• _REQUIRED WORK_
In the listing below, locate the line with "[3.00-4.00s]" and the line with "[10.00-11.00s]", then output both and everything between them exactly, minus any pictures.

• _EXCERPTED RECORDS_

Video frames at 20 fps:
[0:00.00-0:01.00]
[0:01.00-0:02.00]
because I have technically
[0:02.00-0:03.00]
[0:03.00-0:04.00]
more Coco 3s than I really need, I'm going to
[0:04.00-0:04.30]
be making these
==
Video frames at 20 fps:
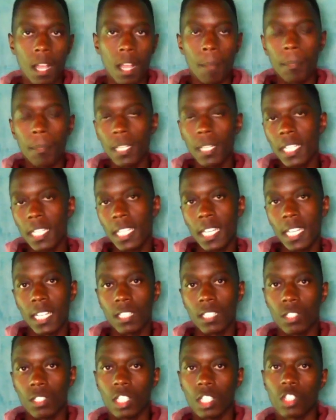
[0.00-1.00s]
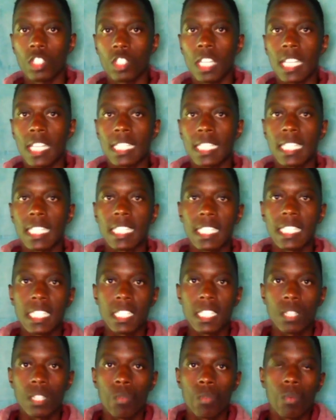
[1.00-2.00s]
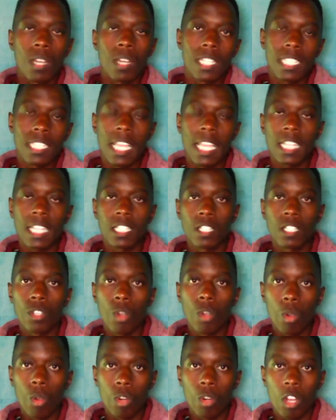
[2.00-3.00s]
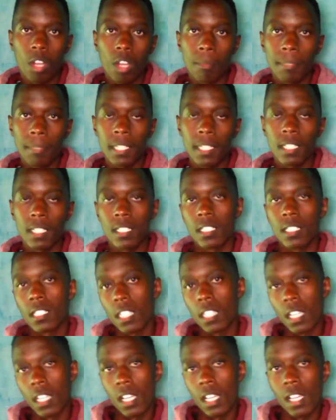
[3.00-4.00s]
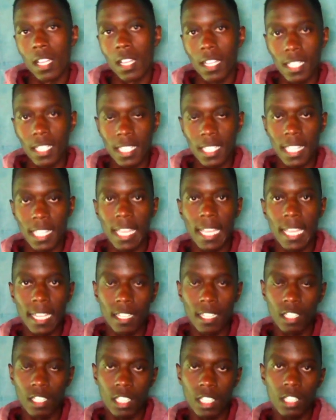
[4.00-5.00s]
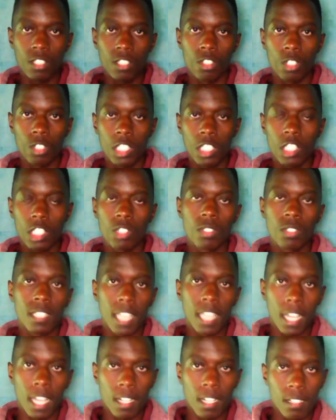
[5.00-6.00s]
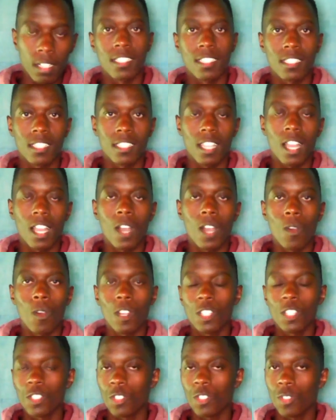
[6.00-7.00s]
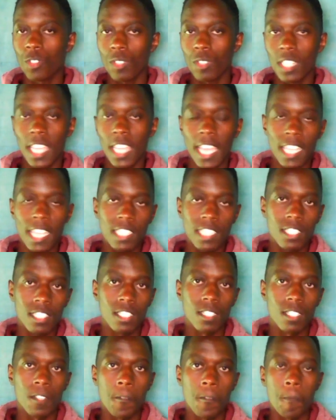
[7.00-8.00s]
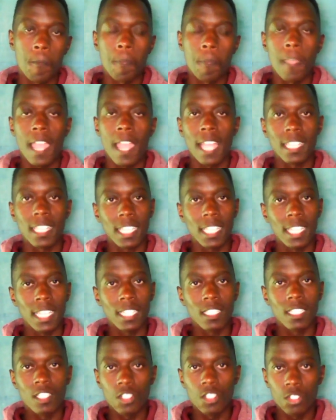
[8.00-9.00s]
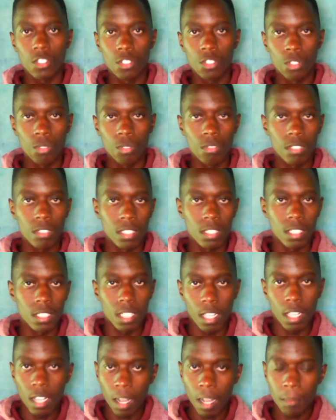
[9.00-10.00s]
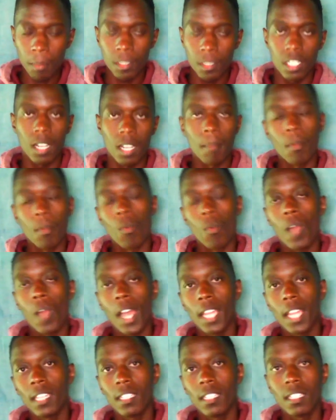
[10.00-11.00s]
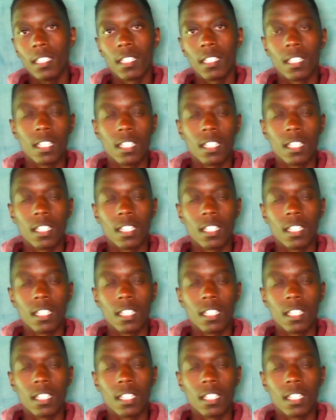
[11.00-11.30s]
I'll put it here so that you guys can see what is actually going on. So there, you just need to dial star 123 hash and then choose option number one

• _EXERCISE SOLUTION_
[3.00-4.00s]
[4.00-5.00s]
[5.00-6.00s]
[6.00-7.00s]
[7.00-8.00s]
[8.00-9.00s]
[9.00-10.00s]
[10.00-11.00s]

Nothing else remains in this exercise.